Sabres play-by-play announcer Rick Jeanneret was "forced to call" last night's Kings-Sabres game from the benches because "a First Niagara Center elevator was broken," according to Greg Wyshynski of YAHOO SPORTS. Jeanneret during the broadcast said, "This all started out as a lark. The elevator that services the press box was broken down when I arrived at the building this afternoon, around 2:30. So I said, 'Well OK, we’ll just do it between the benches with Rob Ray.' At the moment that I said it, I was kidding. Well, not anymore." Jeanneret was "sporting a helmet and face shield courtesy of the Sabres equipment staff, adorned with 'RJ' on the lid." It is "not exactly the easiest place to watch a game for an announcer, especially since it was Jeanneret’s first time in that spot" (SPORTS.YAHOO.com, 11/12). CBSSPORTS.com's Brian Stubits noted Kings C Jordan Nolan "nearly crushed Jeanneret in between the benches after a check." Jeanneret has been calling Sabres games since '71-72 and is "the longest-tenured play-by-play man in NHL history." But he probably "didn't call many games like the one he saw on Tuesday night" (CBSSPORTS.com, 11/12). ESPN's Barry Melrose said of the broadcasters being between the benches, "They're right in the middle of all the action ... and that is just another thing the great Rick Jeanneret has done in the NHL -- call a game with a helmet on beside the ice. Awesome!" ("SportsCenter," ESPN, 11/12).

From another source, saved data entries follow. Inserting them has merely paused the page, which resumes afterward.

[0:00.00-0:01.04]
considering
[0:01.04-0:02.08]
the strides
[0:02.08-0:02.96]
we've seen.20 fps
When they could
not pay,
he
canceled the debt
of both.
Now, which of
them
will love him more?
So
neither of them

The Bears today unveil their new app from L.A.-based digital entertainment network DeskSite that "delivers behind-the-scenes" footage of the team "plus hypertargeted audiences for advertisers," according to Matt Lindner of CHICAGOGRID.com. Fans will be "able to access exclusive HD video through ChicagoBears.com by downloading the free DeskSite app to their computer." DeskSite Founder, Chair & CEO Richard Gillam said that the app "won’t replace the experience of watching a Bears game but will supplement it." DeskSite "doesn’t pay the Bears a licensing fee but rather operates under a revenue sharing agreement, though the company wouldn’t say what the split is." The company is "responsible for sourcing and closing deals with advertisers; the team promotes the app through its various channels and generates exclusive content for it." Ten NFL teams currently offer a version of the app, and Gillam said that the Bears' is "aimed more at Bears fans who have moved out of the radio and TV coverage area." He added that the platform enables advertisers to "reach a specific audience subset rather than taking a spray and pray approach with their ad buy" (CHICAGOGRID.com, 11/13).